Gotham Review: 'Red Hood'
If I could sum up this episode of Gotham in fifteen words or less, it would be "that awkward moment when a show jumps the shark in its first season." It would be difficult to call this episode boring, but it would be equally difficult to call it admirable. It was a jumbled mess of an episode as per usual, but this time punctuated with moments that were trying their damnedest to be shocking, to the point that I almost became inured to it.
I say "almost" because you can't really help but be shocked at that Fish scene. Seeing someone gouge their own eye out is inherently shocking, which is why it felt too easy and gratuitous. It was superficially reminiscent of (spoiler!) Patti's death on The Leftovers in which she slit her own throat. But The Leftovers had spent an entire season establishing Patti's terrifyingly rigid fanaticism and foreshadowing the GR's sense of martyrdom, so her actions, while shocking, made sense in the context of her overall character arc. But this Fish scene, while undeniably provocative, made essentially no sense. We spent the last few weeks watching her gain control over the prison with- let's face it- unrealistic ease, just so the audience understands the extent of her badassdom. So although it would have been more predictable, it would have made much more sense for her to, say, gouge the Dollmaker's eyes out. Fish is a survivor, or at least that's what we've been led to believe all season. This stubborn bit of martyrdom was uncharacteristic at worst, premature at best, and definitely gratuitous on some level. Plus, the drama of the moment was undermined slightly since my first thought was, "Okay, that's all very well and good, but can't he just take the other eye? I don't see how this is even an effective act of defiance, let alone a win."
(Side note: we've been hearing the name Dollmaker all season, and now there's a villain named Dulmacher. This is annoying, not only because it serves as an example of Gotham's trademark lack of subtlety, but also because it undercuts the name Dollmaker. Dollmaker is an effectively sinister supervillain name because it evokes brainwashing and slavery and all the terrible things he will ultimately do. Now it just sounds like all the characters are ugly Americans who are too stupid to pronounce his name correctly.)
The other "shocking moment" in this episode worked better for me; it wasn't as shocking but it was a thousand times more earned. We pretty much knew Alfred couldn't die, but his stabbing still hit me right in the gut (no pun intended), especially when poor Bruce found him bleeding on the floor. I know I've said this in previous reviews, but it still holds true: the Bruce/Alfred storylines are consistently working the best right now. Whenever they're onscreen, the stakes are immediately raised, mostly because their relationship is the only one that's been developed enough for us to truly care.

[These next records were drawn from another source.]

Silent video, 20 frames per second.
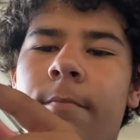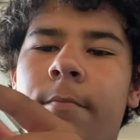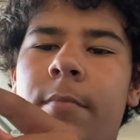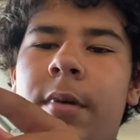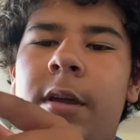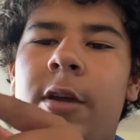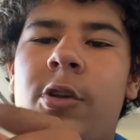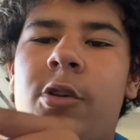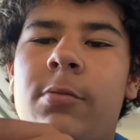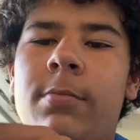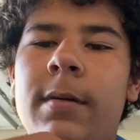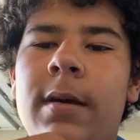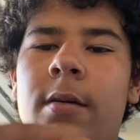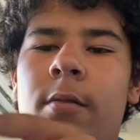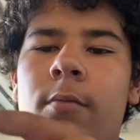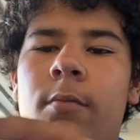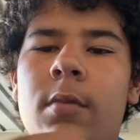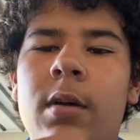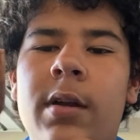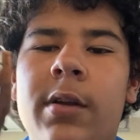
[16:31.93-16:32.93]
But you should be able to
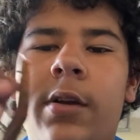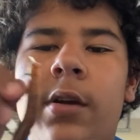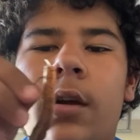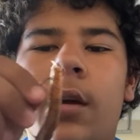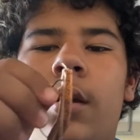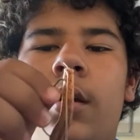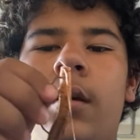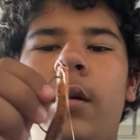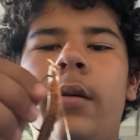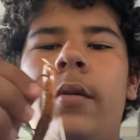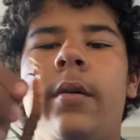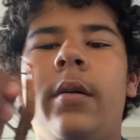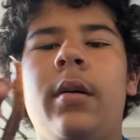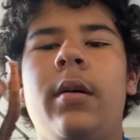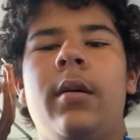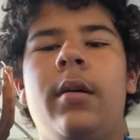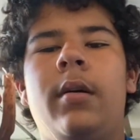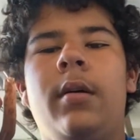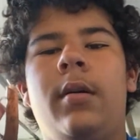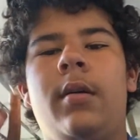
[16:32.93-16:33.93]
run your
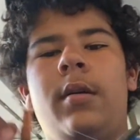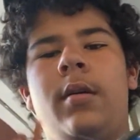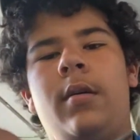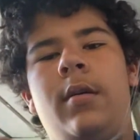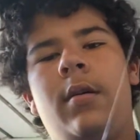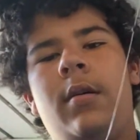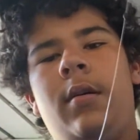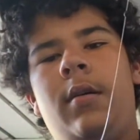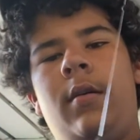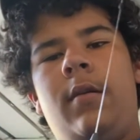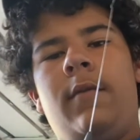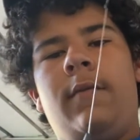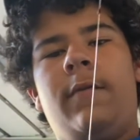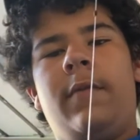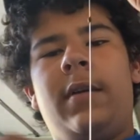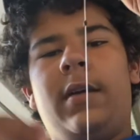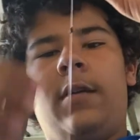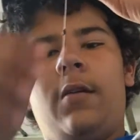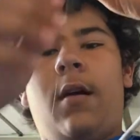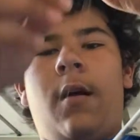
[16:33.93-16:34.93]

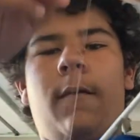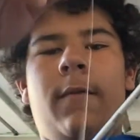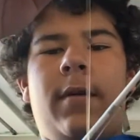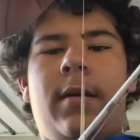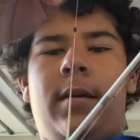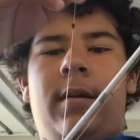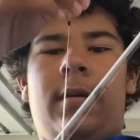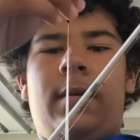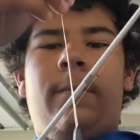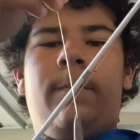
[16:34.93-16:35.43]
finger over it.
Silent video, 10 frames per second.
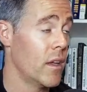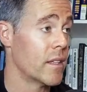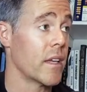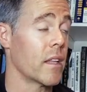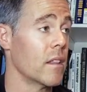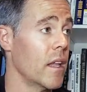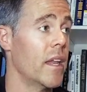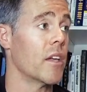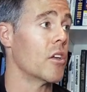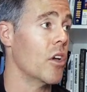It's like
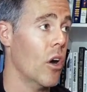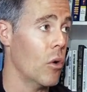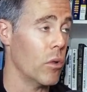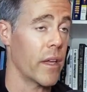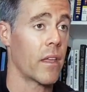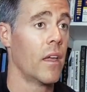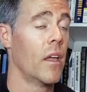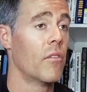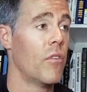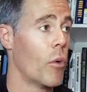let it go. Like yeah.
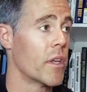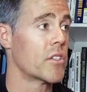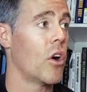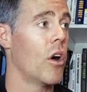focus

The case of the week never really registers, aside from vague annoyance at all the none-too-subtle winks at the comics canon, while the Fish storyline has been superficially exciting without ever creating a real sense of danger (at least not to her life, but I suppose you could argue that her eyes aren't doing all that well). Robin Lord Taylor is great as Penguin, but even his storylines lack any real tension (with the exception of his outing as a mole in The Fearsome Mr. Crane). We know he's not going to be killed, we know he'll probably eventually run the show, no one cares about the nightclub, etc etc.

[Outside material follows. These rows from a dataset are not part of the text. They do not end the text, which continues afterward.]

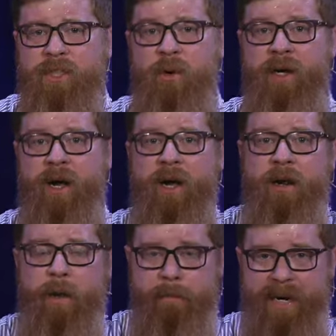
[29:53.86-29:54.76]
going on,
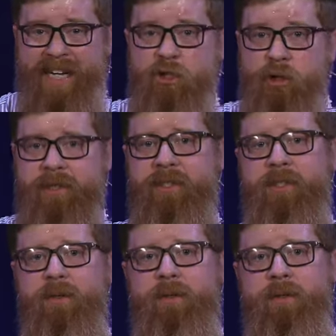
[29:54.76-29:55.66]
but I trust
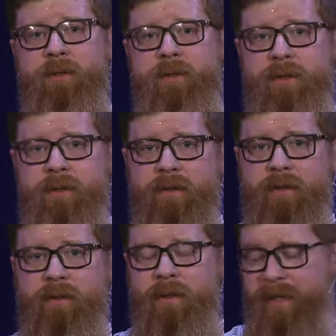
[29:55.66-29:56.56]
you.
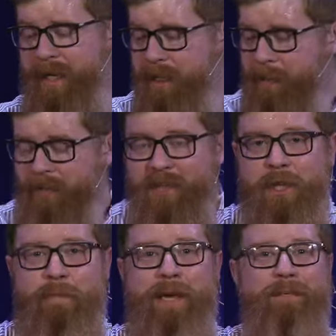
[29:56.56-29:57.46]
Like
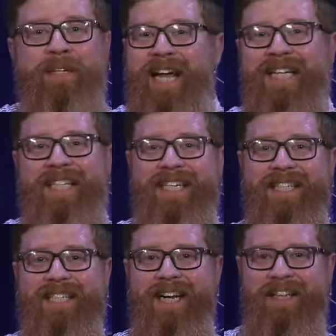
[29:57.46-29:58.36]
the people in
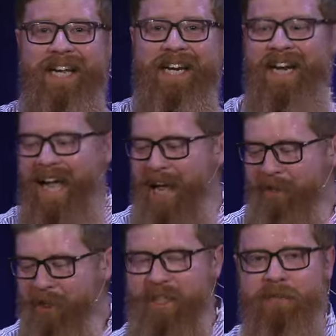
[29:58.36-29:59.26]
Exodus, they didn't have
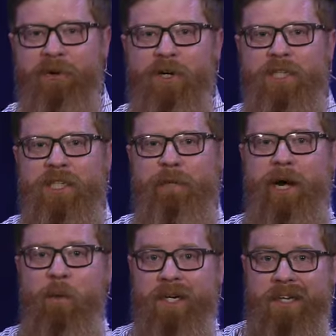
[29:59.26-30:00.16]
all these verses
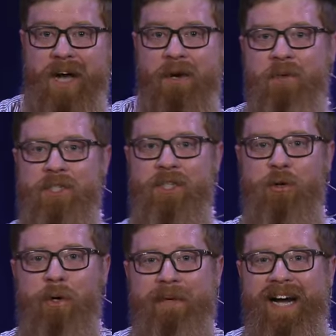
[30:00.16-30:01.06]
about what God was
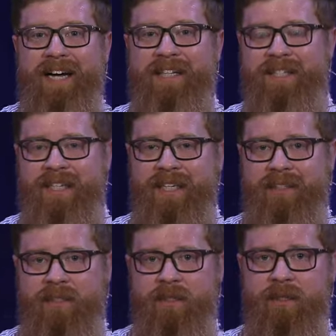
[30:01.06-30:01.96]
doing behind the
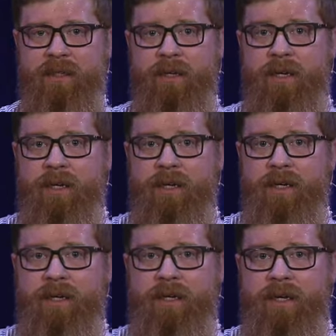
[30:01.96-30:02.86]
scenes.
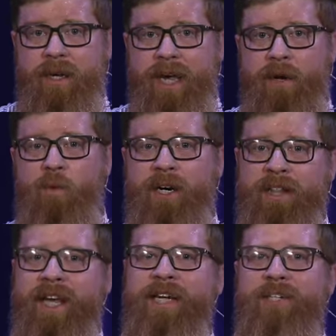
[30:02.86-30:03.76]
And what
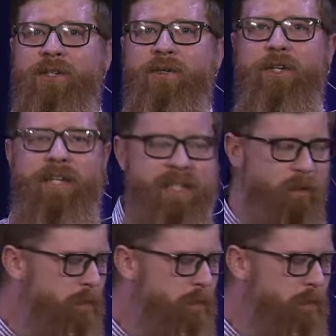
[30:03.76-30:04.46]
did they do? Look at the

At the beginning, I thought the last thing we would ever need was an eight-year-long Batman origin story. But as it turns out, that's exactly what Gotham should be. Although I welled up a little when David Mazouz cried with Detective Gordon (a relationship that has gotten really short shrift lately), the best scene of this episode, and one of the best scenes of the entire season, was the sparring scene with Reggie. Both actors were tightly controlled and yet both demonstrating the subtle ways in which their characters were losing control; in Bruce, we could see that he was a scared kid with a mostly benevolent, gentle personality, but we could also see the burgeoning anger and the trauma-induced grit that will help him on the way to becoming a violent yet well-intentioned man. I've said it before and I'll say it again, this show should shift towards become a character study of Bruce, while also drawing parallels and contrasts to the various young versions of villains they insist on introducing.
-I love the "Alfred's dark past" storyline. It's a Ripper for the new millennium.
-I think Alfred should really re-evaluate that whole "Bruce isn't allowed to go to therapy" clause. I realize that this maladjustment is probably essential to his eventual transformation into a costumed vigilante, but it's still kind of egregious for a loving caregiver to abide by such a psychologically detrimental rule.
-I didn't even talk about the fact that Bullock drank a beer from the same fridge where they found a dead body! Once again, there's an absolutely ridiculous part of the episode that I didn't even get to, because the entire show is so ridiculous.
-But in spite of the ridiculousness, seeing a man get fridged was a refreshing change of pace.
-Speaking of dubious feminism, I was much less annoyed by Barbara's presence this week, if only because the writers seem to be acknowledging that she's sort of a useless human being. I hated Barbara's speech about Selina using her beauty as a weapon, because it's both antifeminist and wholly unoriginal. But then, I absolutely adored Selina's response: "What good's it done you?" Considering that it's Gotham, I can't be absolutely sure that any feminist connotations were intentional, but I'll put it in the "win" column anyway.